Print out the entries from the line containing "[00:00:02.60]" through the last line, exactly, and print nothing else. Pictures are not copied.

(Dataset content begins)

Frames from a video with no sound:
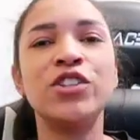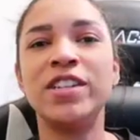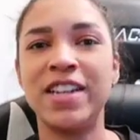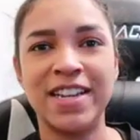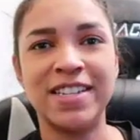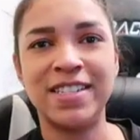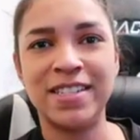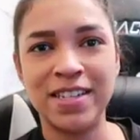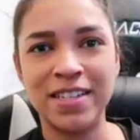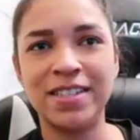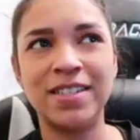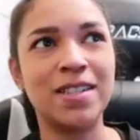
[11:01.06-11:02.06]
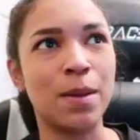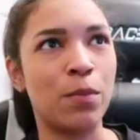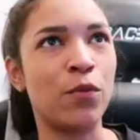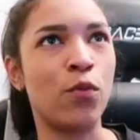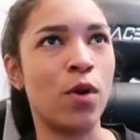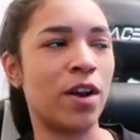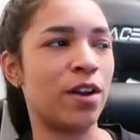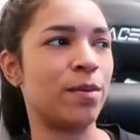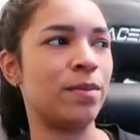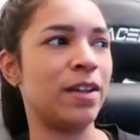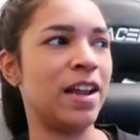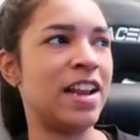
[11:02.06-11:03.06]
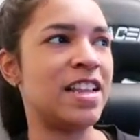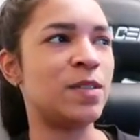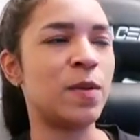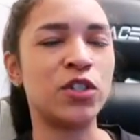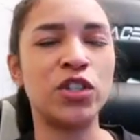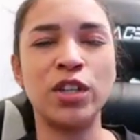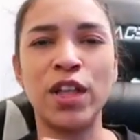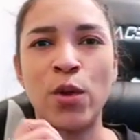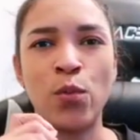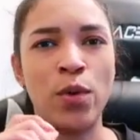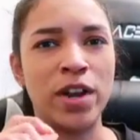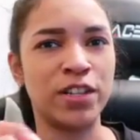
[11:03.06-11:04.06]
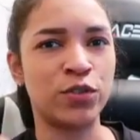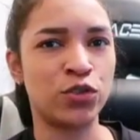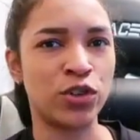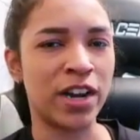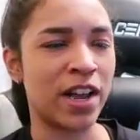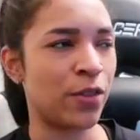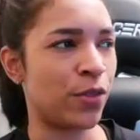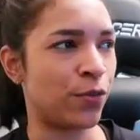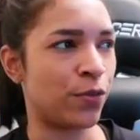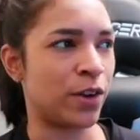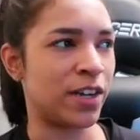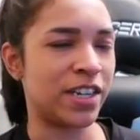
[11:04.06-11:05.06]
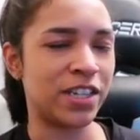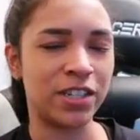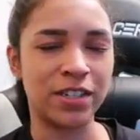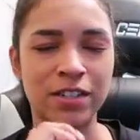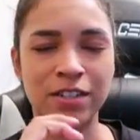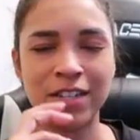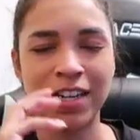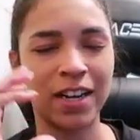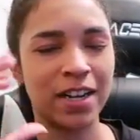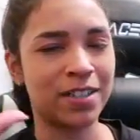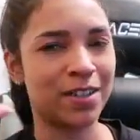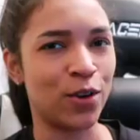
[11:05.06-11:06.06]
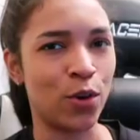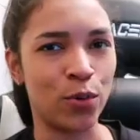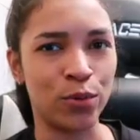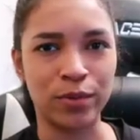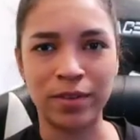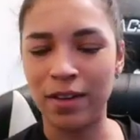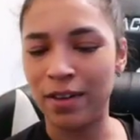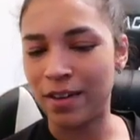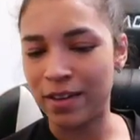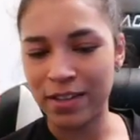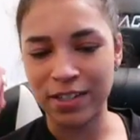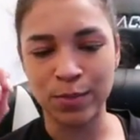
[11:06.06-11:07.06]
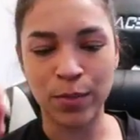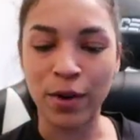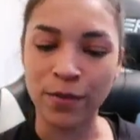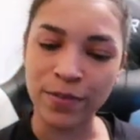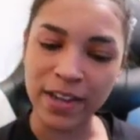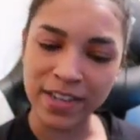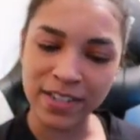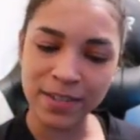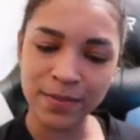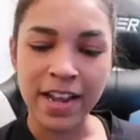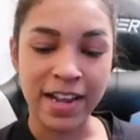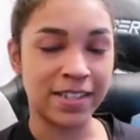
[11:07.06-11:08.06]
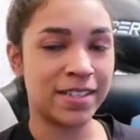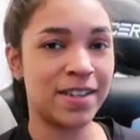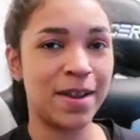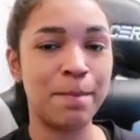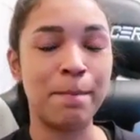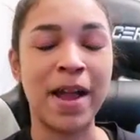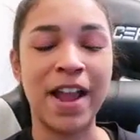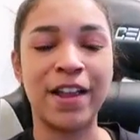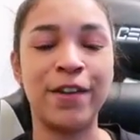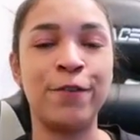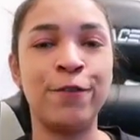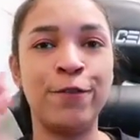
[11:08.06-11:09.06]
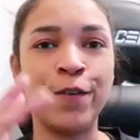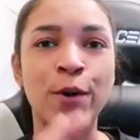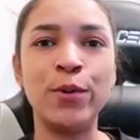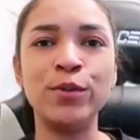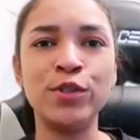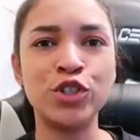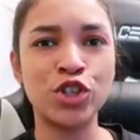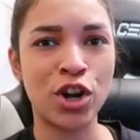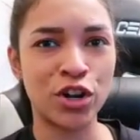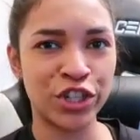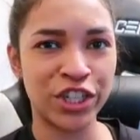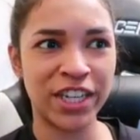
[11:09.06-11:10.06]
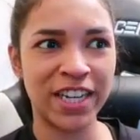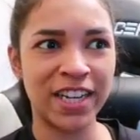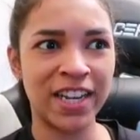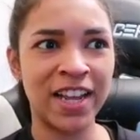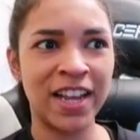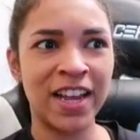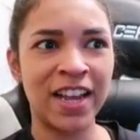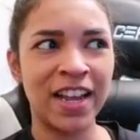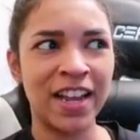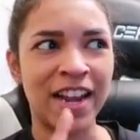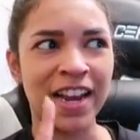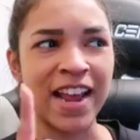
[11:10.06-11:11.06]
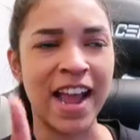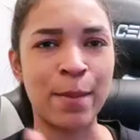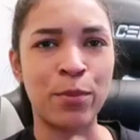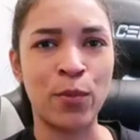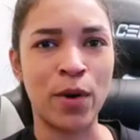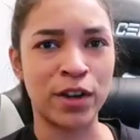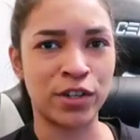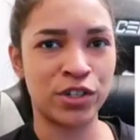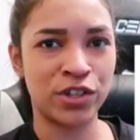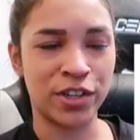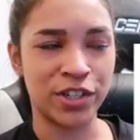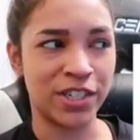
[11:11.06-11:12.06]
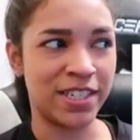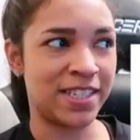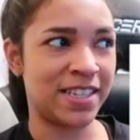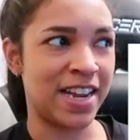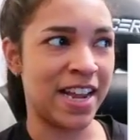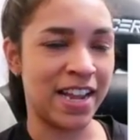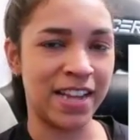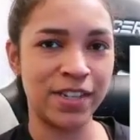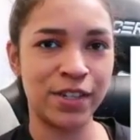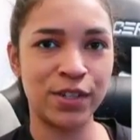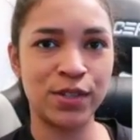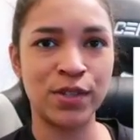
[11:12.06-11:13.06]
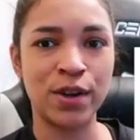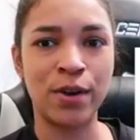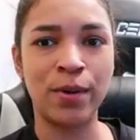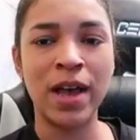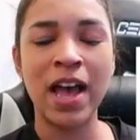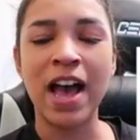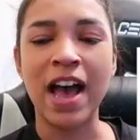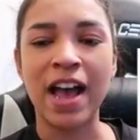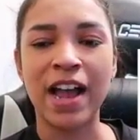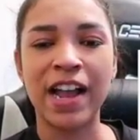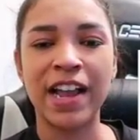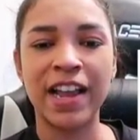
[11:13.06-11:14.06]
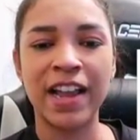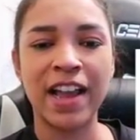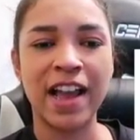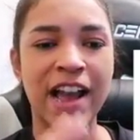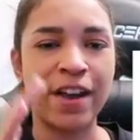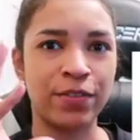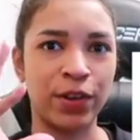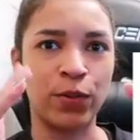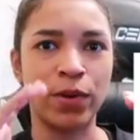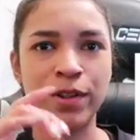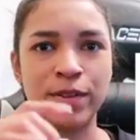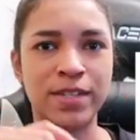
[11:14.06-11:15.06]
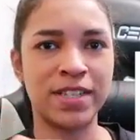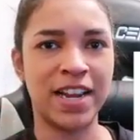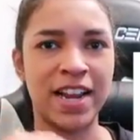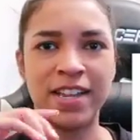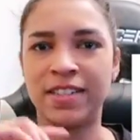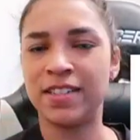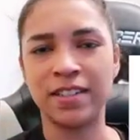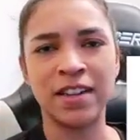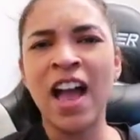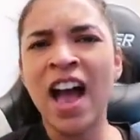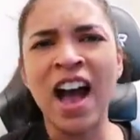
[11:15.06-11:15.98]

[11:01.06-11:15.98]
a nice sip of water. And especially like when it's straight out the fridge and it's just like nice and cold. Ugh, it's perfect. Next, my phone charging and Apple Watch charging stand. So I have like one of those stands, and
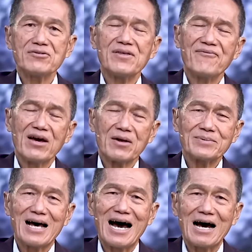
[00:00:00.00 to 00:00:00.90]
you
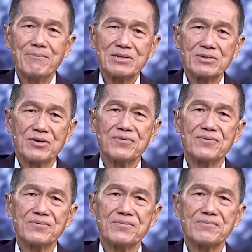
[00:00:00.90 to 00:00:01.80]
develop the habit of
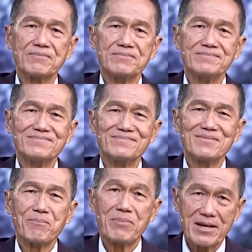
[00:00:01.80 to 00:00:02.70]

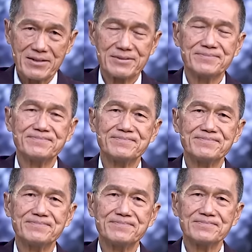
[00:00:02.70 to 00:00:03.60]
prayer,
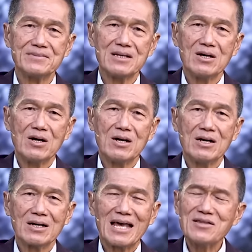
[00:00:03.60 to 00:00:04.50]

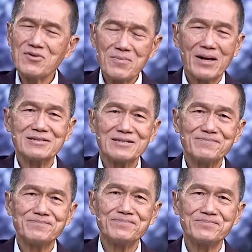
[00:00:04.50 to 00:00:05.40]
can you
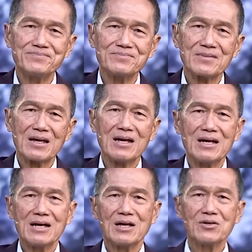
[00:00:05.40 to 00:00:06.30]
imagine?
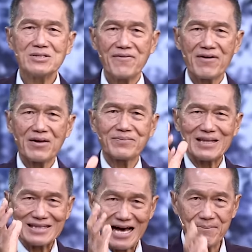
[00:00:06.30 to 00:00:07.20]
You develop
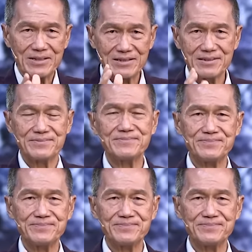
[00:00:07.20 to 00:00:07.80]
that habit.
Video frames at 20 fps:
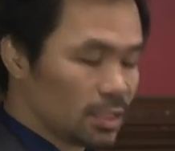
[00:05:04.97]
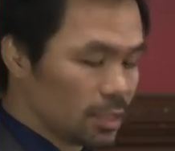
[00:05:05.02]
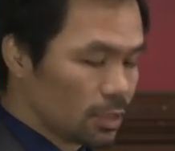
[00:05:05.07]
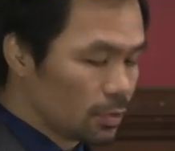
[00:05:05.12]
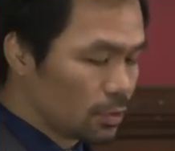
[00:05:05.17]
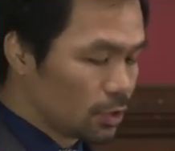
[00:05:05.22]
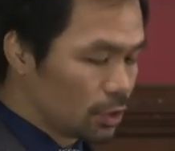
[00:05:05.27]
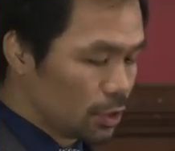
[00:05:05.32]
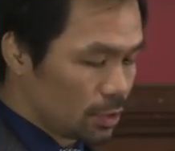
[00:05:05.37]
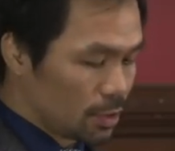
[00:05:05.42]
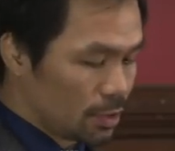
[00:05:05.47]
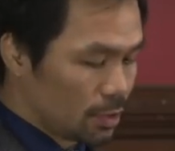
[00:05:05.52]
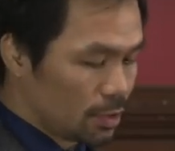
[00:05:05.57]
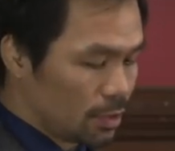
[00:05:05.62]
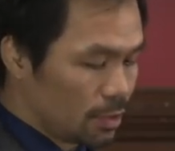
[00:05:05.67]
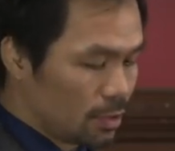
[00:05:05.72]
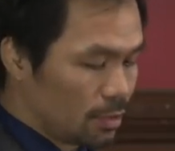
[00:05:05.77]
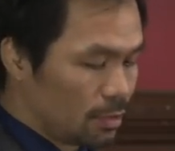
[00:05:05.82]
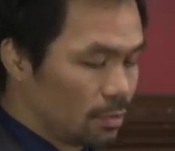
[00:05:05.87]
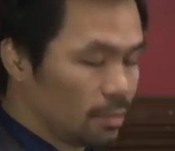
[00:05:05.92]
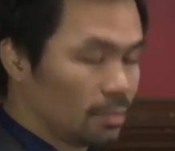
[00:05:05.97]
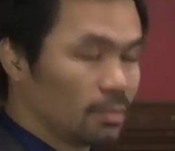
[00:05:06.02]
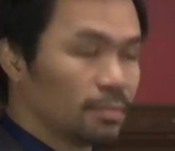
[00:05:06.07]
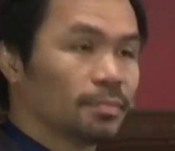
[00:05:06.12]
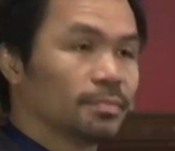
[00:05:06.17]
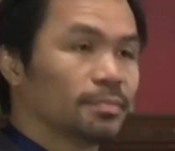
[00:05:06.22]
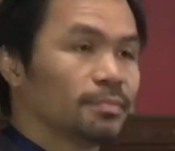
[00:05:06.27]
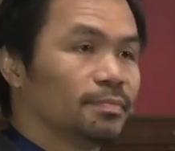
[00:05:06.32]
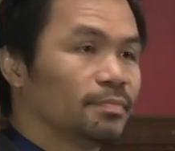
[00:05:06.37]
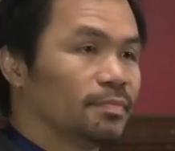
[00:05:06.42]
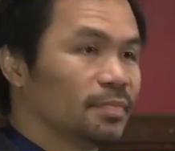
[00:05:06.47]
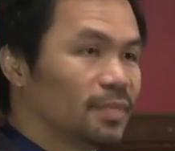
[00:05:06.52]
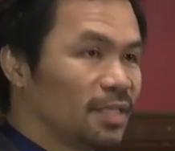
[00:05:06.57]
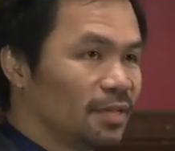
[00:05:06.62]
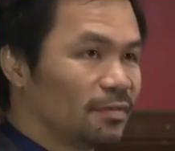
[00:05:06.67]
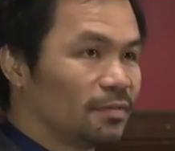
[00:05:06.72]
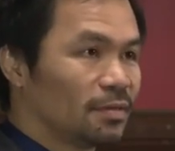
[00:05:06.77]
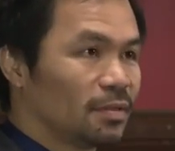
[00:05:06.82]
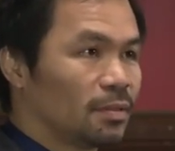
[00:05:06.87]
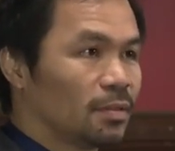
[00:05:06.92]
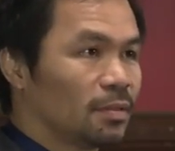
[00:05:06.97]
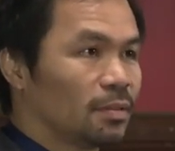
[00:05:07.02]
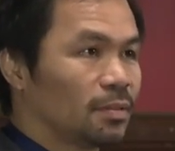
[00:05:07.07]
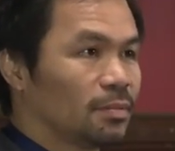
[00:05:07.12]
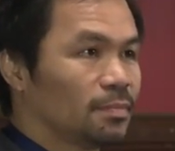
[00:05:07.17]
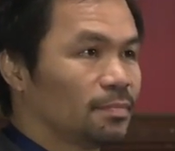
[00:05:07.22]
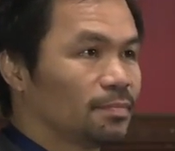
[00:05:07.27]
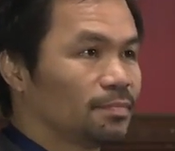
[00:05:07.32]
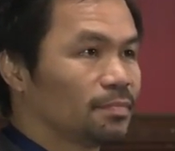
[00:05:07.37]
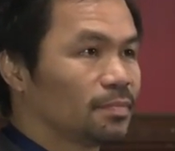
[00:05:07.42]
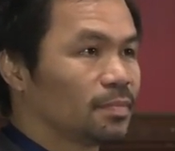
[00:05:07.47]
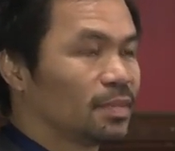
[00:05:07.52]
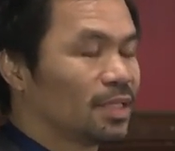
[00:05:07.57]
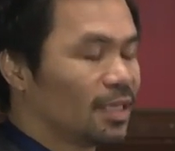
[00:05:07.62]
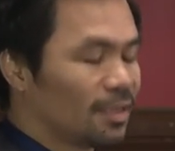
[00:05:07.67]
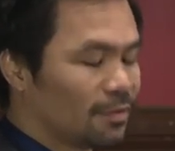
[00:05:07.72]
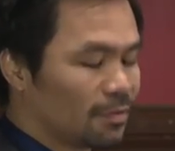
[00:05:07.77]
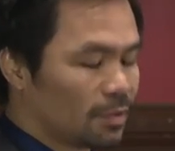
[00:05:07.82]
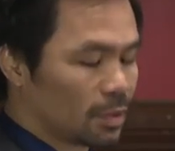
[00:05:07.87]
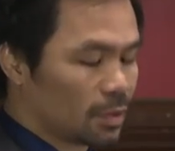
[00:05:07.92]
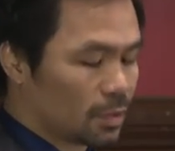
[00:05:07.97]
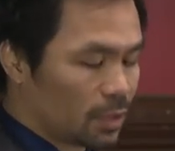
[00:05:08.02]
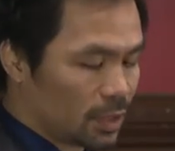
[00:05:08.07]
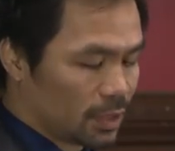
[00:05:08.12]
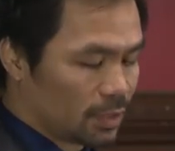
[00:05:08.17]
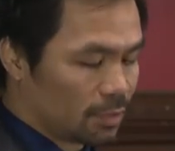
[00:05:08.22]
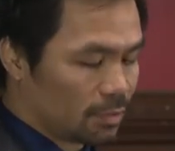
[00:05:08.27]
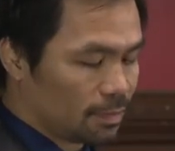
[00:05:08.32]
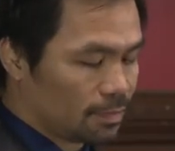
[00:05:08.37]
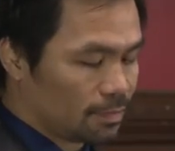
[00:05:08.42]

institution, never ever quit.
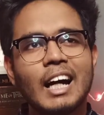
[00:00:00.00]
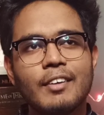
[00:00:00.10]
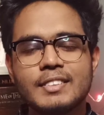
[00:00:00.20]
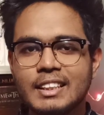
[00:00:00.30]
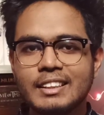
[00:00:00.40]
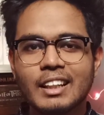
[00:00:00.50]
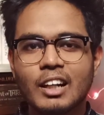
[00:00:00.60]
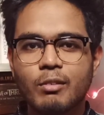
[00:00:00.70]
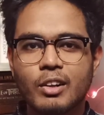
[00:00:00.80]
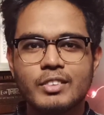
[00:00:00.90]
I've seen the
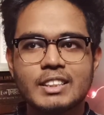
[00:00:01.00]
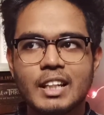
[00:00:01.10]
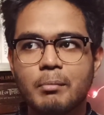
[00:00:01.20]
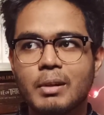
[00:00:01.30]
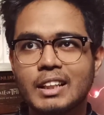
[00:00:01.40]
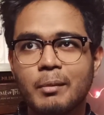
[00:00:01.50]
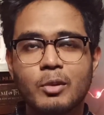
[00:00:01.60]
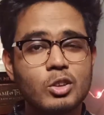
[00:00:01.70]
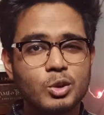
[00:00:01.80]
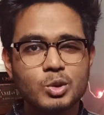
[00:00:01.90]
cover of the same, but I'm
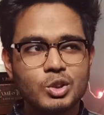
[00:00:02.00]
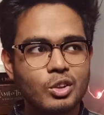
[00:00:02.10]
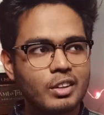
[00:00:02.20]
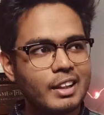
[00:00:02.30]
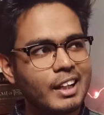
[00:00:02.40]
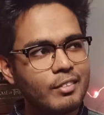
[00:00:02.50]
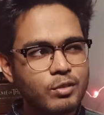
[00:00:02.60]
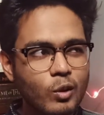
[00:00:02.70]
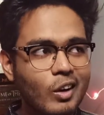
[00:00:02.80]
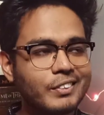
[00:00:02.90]
not too sure. I
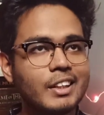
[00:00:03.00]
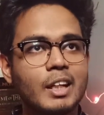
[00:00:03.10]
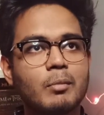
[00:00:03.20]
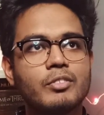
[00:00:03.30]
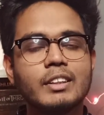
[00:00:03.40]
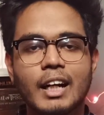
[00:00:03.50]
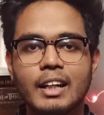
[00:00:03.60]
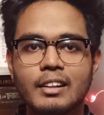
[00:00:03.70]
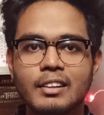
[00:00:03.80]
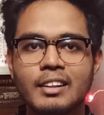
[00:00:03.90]
forgot the name of the
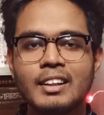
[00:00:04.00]
title.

(Dataset content ends)

Answer to this task |
[00:00:02.60]
[00:00:02.70]
[00:00:02.80]
[00:00:02.90]
not too sure. I
[00:00:03.00]
[00:00:03.10]
[00:00:03.20]
[00:00:03.30]
[00:00:03.40]
[00:00:03.50]
[00:00:03.60]
[00:00:03.70]
[00:00:03.80]
[00:00:03.90]
forgot the name of the
[00:00:04.00]
title.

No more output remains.